Should the state guarantee a right to housing for all Californians?
A coalition of anti-poverty advocates led by Matt Haney, a Democratic state assemblymember from San Francisco, is proposing an amendment to the state constitution that seeks to do just that.
The amendment does not define a right to housing, and backers have offered few specifics about what it would mean in practice. But they say it could make it easier for state officials to sue local governments that resist adding significantly more affordable homes. To pass, it needs a two-thirds majority in the state Legislature and then approval by voters.
At a news conference in Sacramento this week, Haney, alongside leaders from advocacy groups including the ACLU of California and Alliance of Californians for Community Empowerment, touted the amendment as a long-awaited solution to the state’s affordable housing shortage.

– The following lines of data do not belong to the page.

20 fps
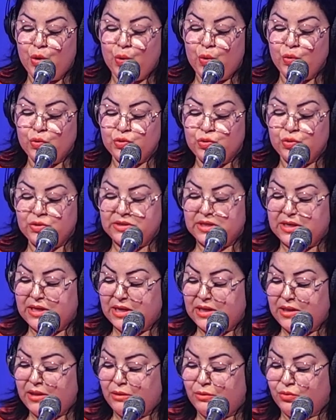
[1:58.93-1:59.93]
وزوز
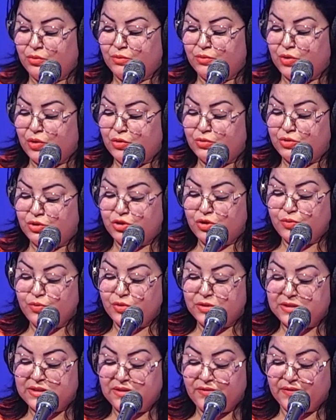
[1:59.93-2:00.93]
سنات ثوم دونك باش
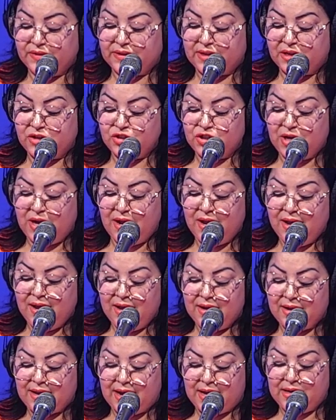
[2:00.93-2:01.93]
نصبوا الزيت في الطنجرة
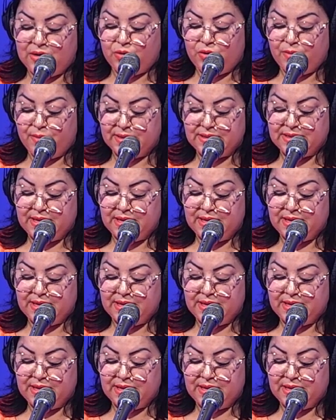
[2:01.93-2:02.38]
نخليوا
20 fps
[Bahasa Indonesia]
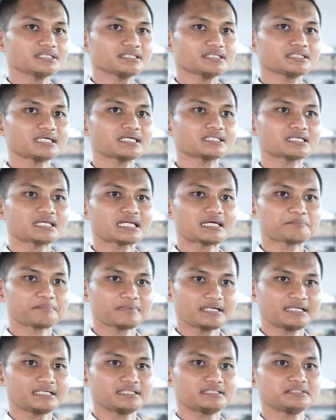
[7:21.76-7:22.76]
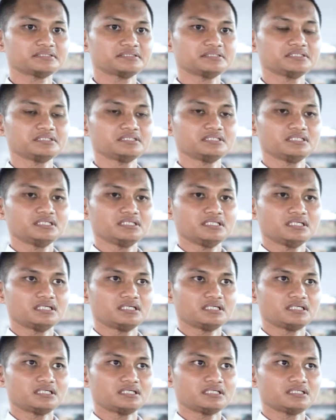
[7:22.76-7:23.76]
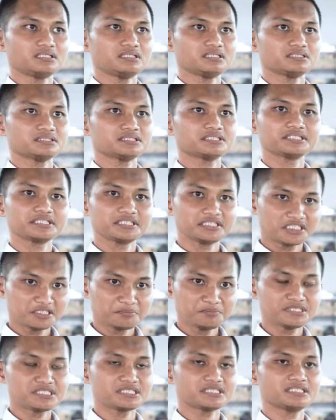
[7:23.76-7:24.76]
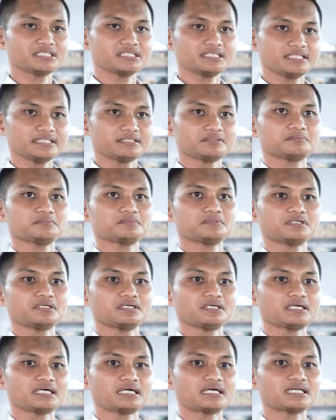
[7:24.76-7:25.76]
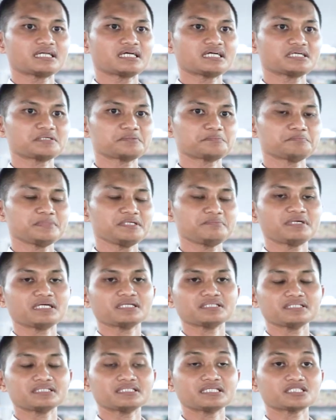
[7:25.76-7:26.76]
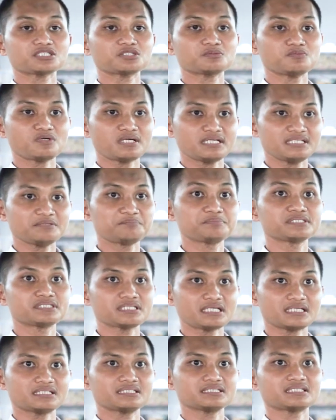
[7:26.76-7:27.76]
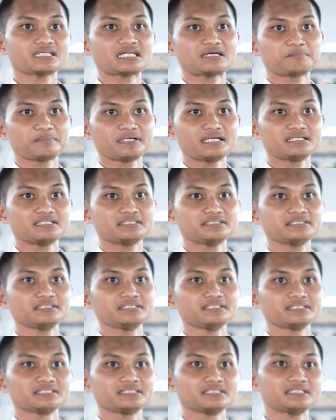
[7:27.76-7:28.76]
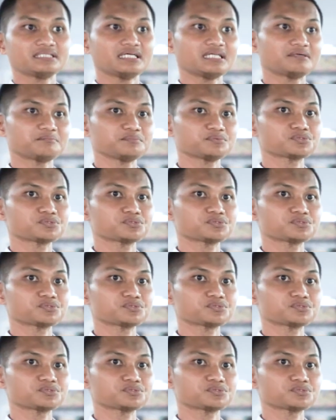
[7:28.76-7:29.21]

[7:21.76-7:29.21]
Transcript: kita terapkan eh, sedikit demi sedikit karena memang tidak semuanya bisa diterapkan di dalam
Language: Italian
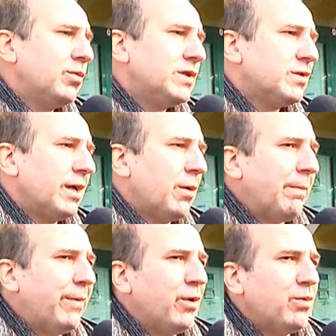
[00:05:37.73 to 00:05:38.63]
Questo era
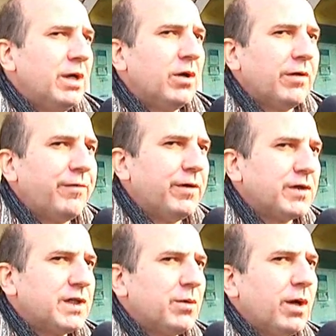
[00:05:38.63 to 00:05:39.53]
un po' quello che
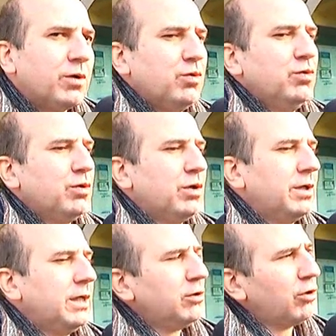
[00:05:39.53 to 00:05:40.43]
forse
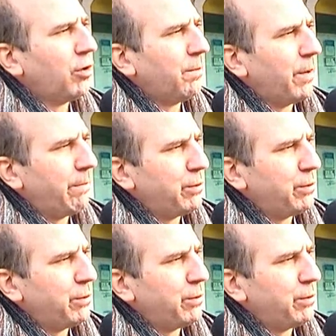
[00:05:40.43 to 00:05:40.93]
qualcuno in tono un po'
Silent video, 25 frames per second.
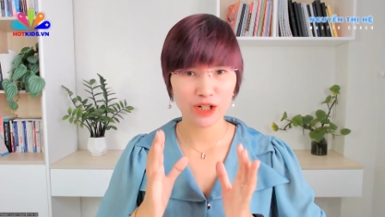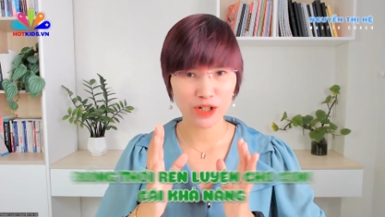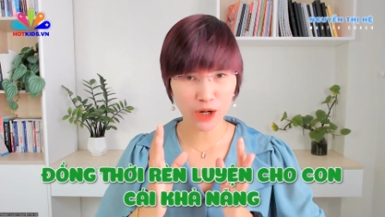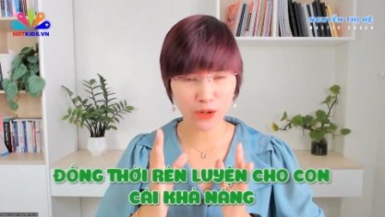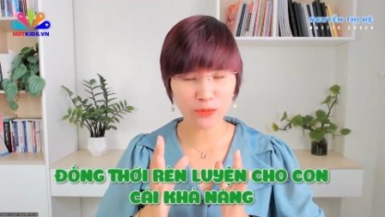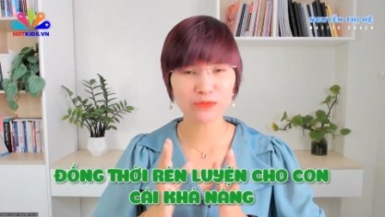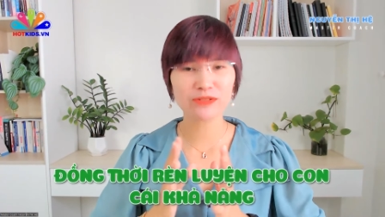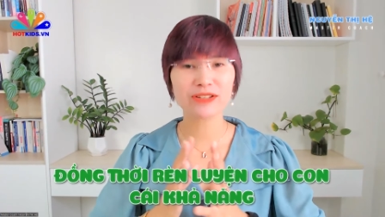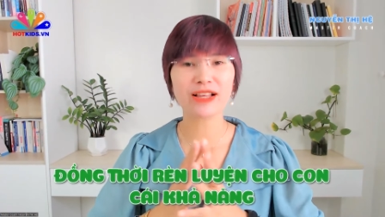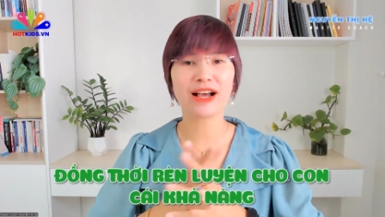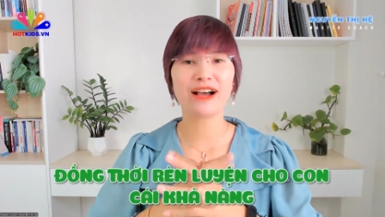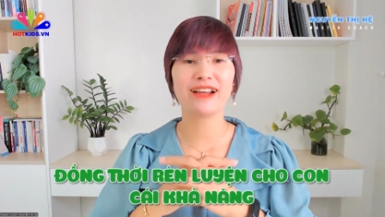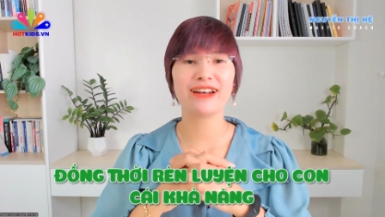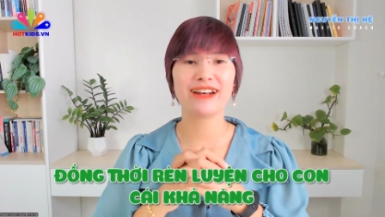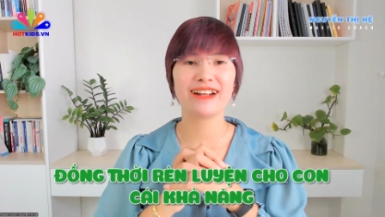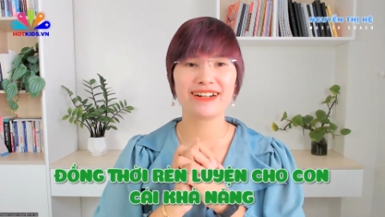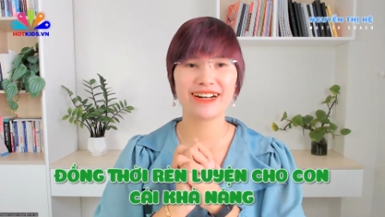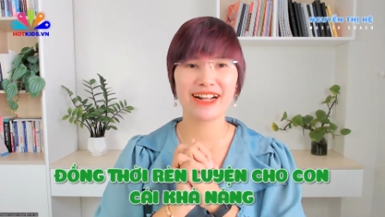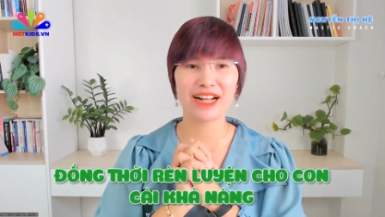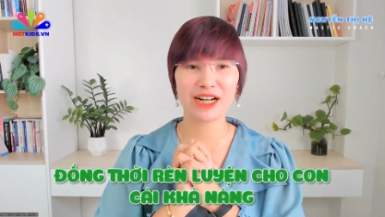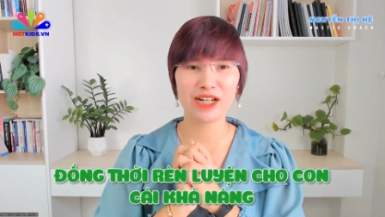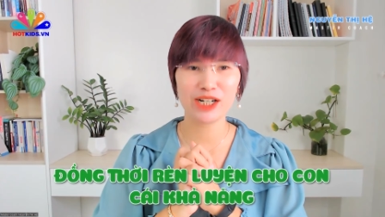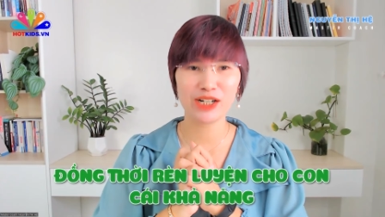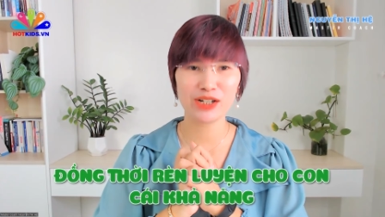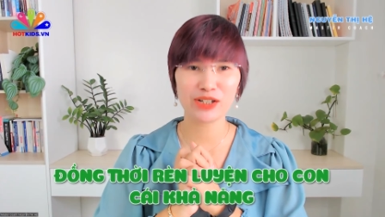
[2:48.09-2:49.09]
đồng thời là
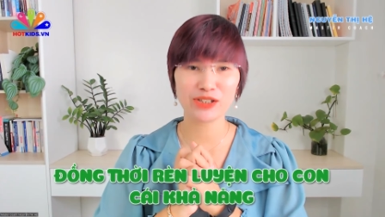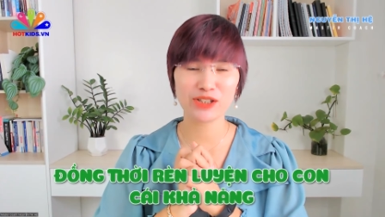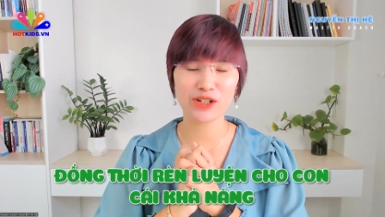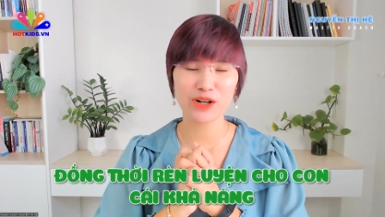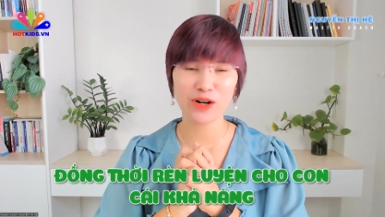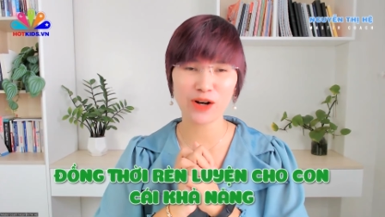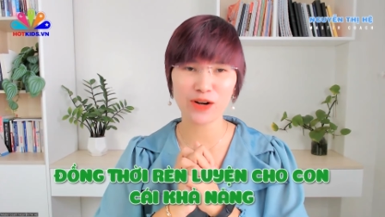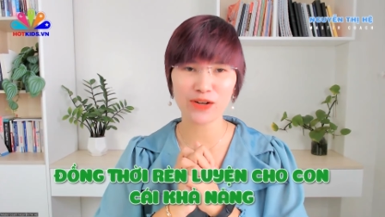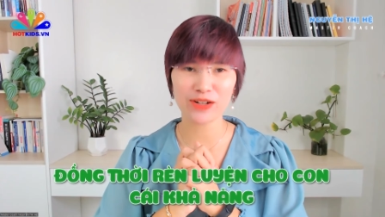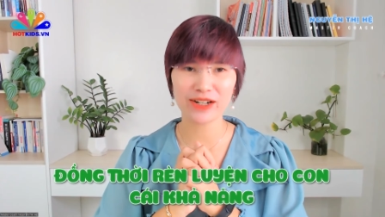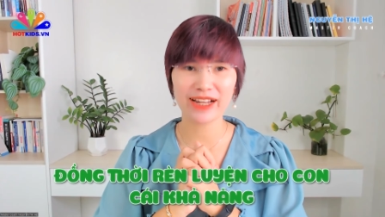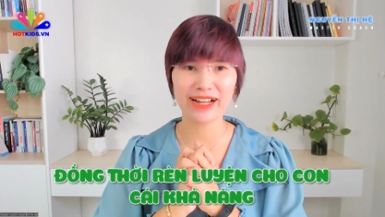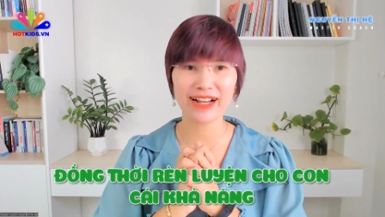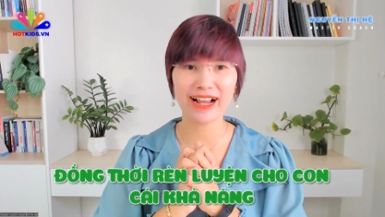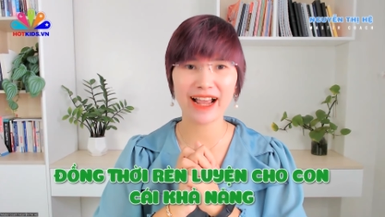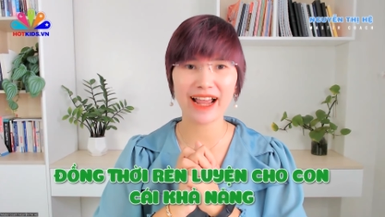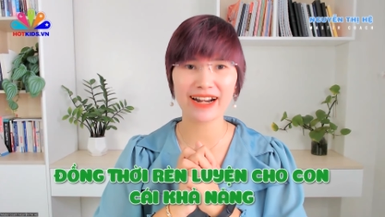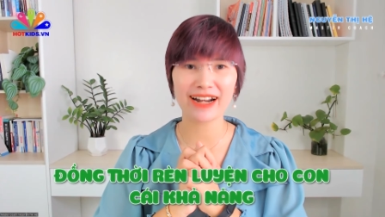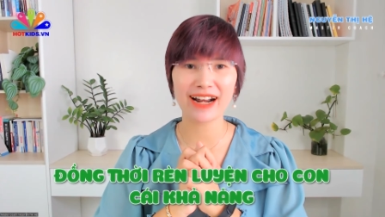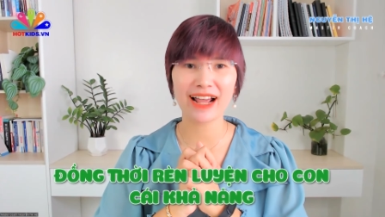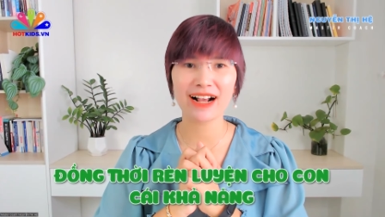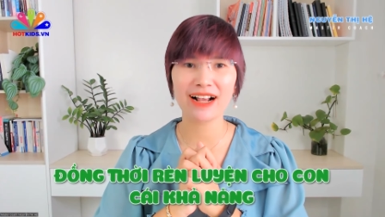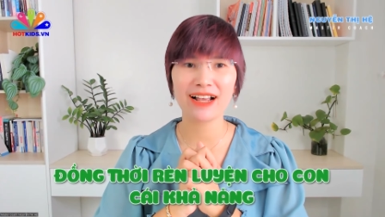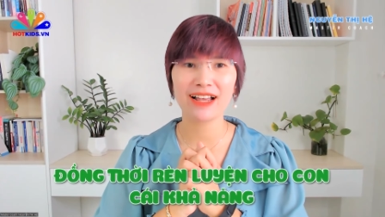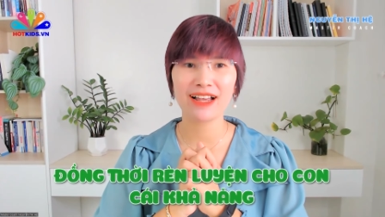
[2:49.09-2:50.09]
rèn luyện cho con cái
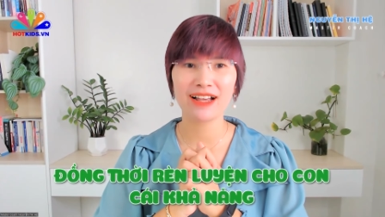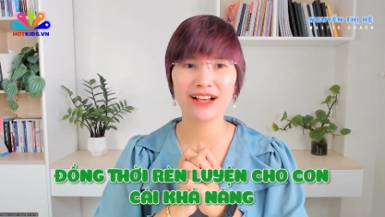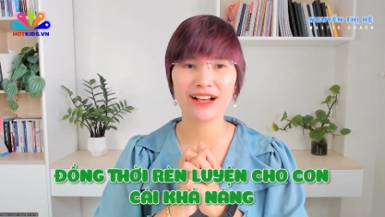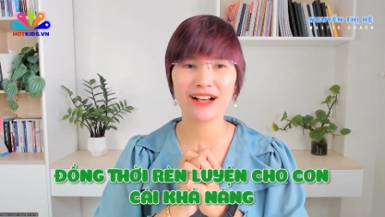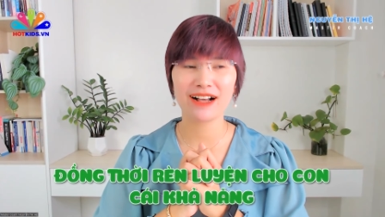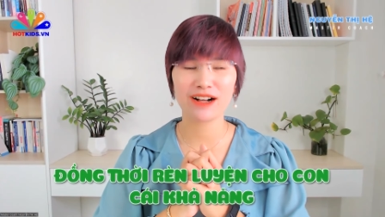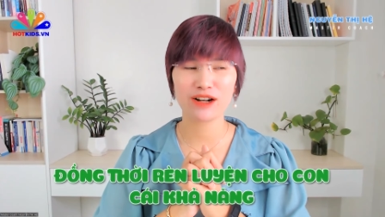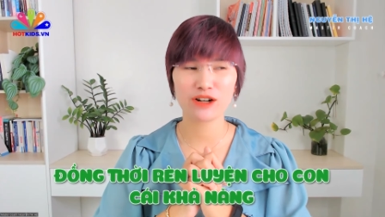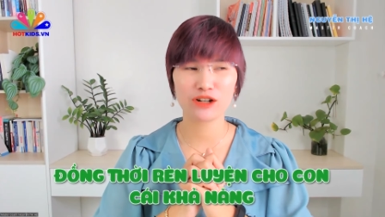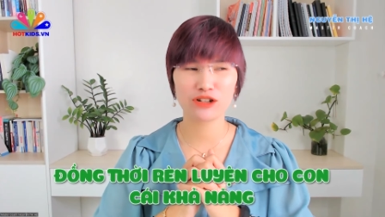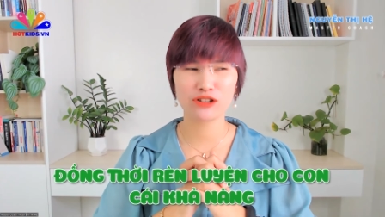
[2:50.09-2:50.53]
khả năng ở ờ,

“This is a crisis, and the status quo approach that doesn’t recognize (housing) as a fundamental human right is not going to get us there,” said Haney, a newly elected lawmaker who campaigned on bolstering affordable housing.
Past efforts to codify a right to housing in the state constitution have failed in recent years. And it remains unclear if the latest amendment can muster enough support this time around. But if successful, advocates say it would be the first of its kind anywhere in the country.
For decades, the state and Bay Area haven’t come close to building enough affordably priced homes for everyone who needs them. That’s in part due to a lack of funding for low-income housing. But many cities — from metropolitan San Francisco to suburban Pleasanton — have also long resisted planning for growth.
Experts agree that underproduction is at the root of California’s astronomical housing costs, which are putting an increasing strain on many residents and exacerbating the state’s homelessness crisis.
More than half of all California renters spend over 30% of their earnings on housing, classifying them as “rent-burdened” by federal standards. And many pay much more than that. The state’s homeless population, meanwhile, has grown to over 170,000 people amid the economic fallout of the pandemic, spiking by at least 20% in Contra Costa, Alameda and San Mateo counties.